╭─ Extracted material

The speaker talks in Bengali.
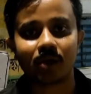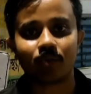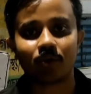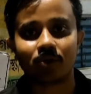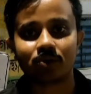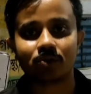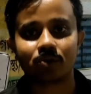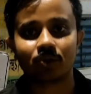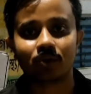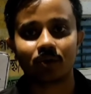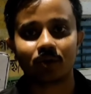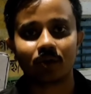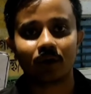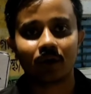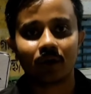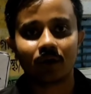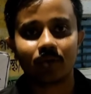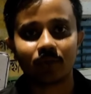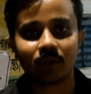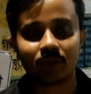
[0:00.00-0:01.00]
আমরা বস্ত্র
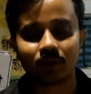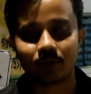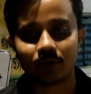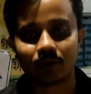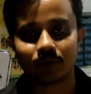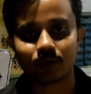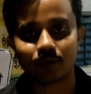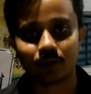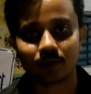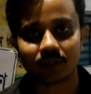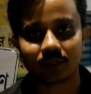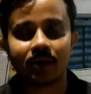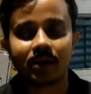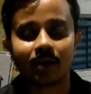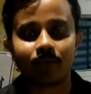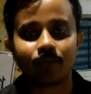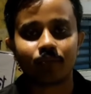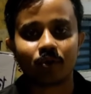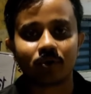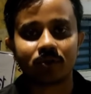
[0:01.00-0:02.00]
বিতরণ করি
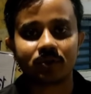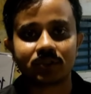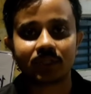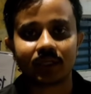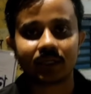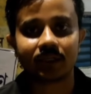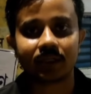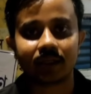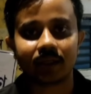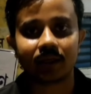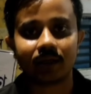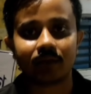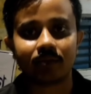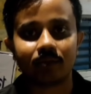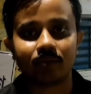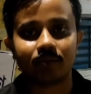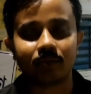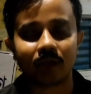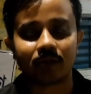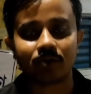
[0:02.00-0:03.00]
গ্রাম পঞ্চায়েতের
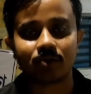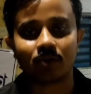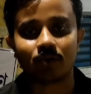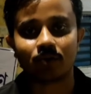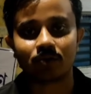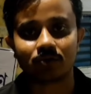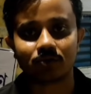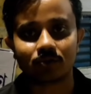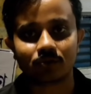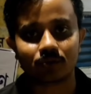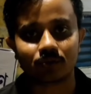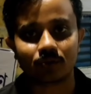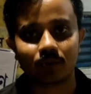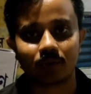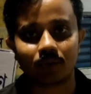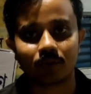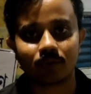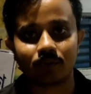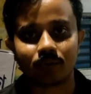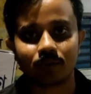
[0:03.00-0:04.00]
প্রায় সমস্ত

╰─

- _Task details_: Reproduce these records exactly, but not the pictures.

- _Response below_:
The speaker talks in Bengali.
[0:00.00-0:01.00]
আমরা বস্ত্র
[0:01.00-0:02.00]
বিতরণ করি
[0:02.00-0:03.00]
গ্রাম পঞ্চায়েতের
[0:03.00-0:04.00]
প্রায় সমস্ত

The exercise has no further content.